Make an exact copy of the data below, leaving out every picture.

Records for the exercise below:

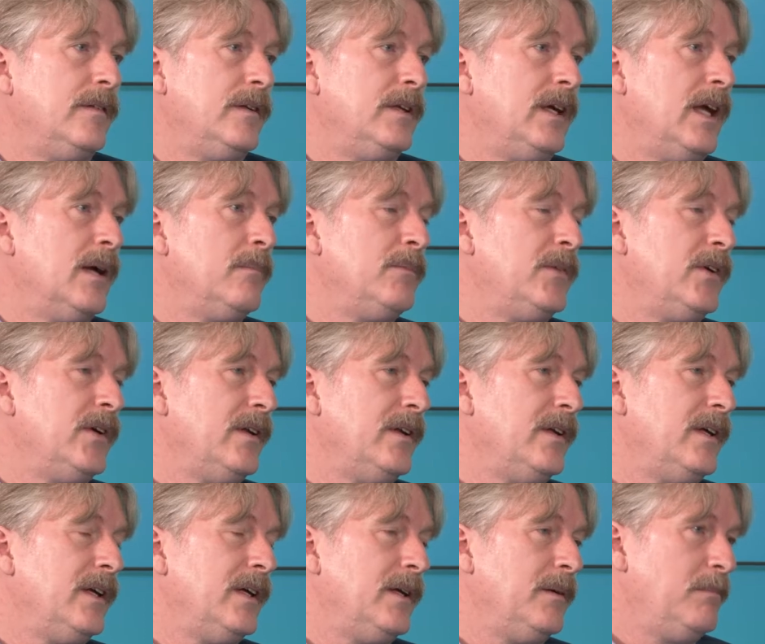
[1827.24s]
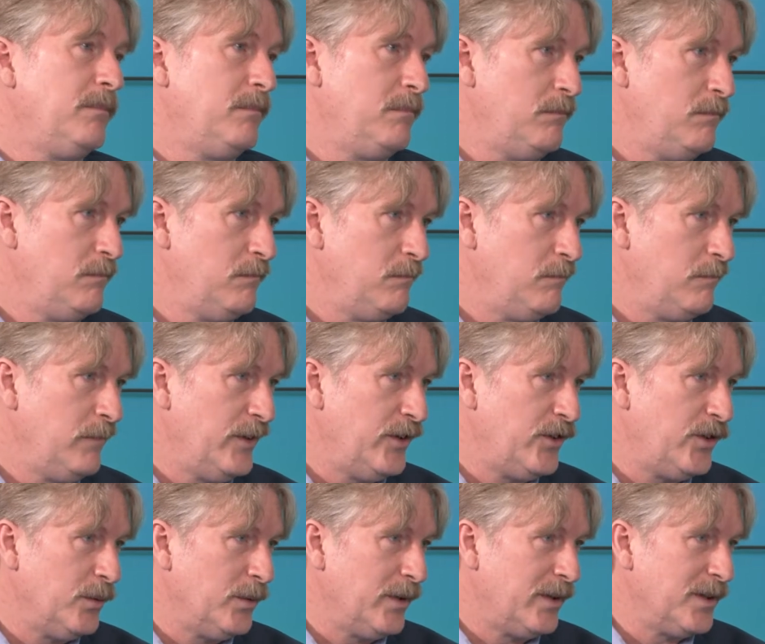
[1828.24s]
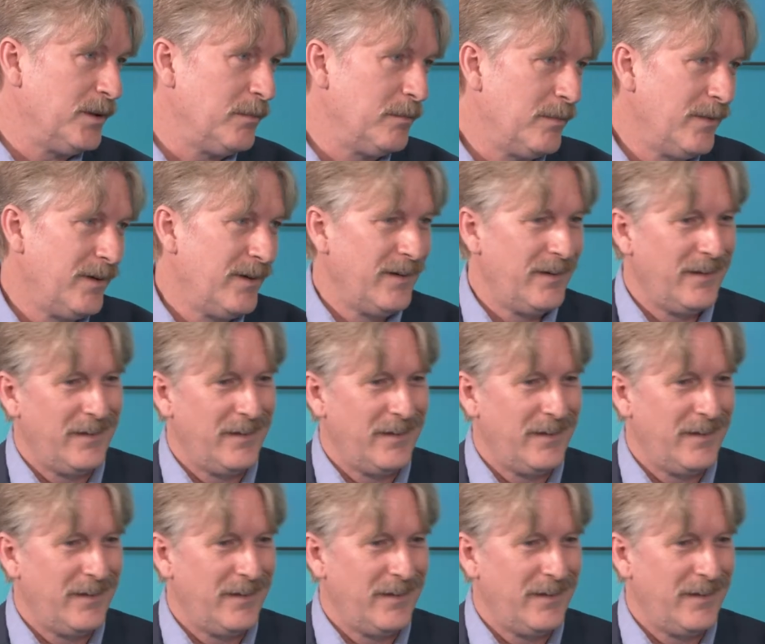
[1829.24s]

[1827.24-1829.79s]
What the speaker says: MTD issue with them,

End of Records for the exercise.

■ Response:
[1827.24s]
[1828.24s]
[1829.24s]

[1827.24-1829.79s]
What the speaker says: MTD issue with them,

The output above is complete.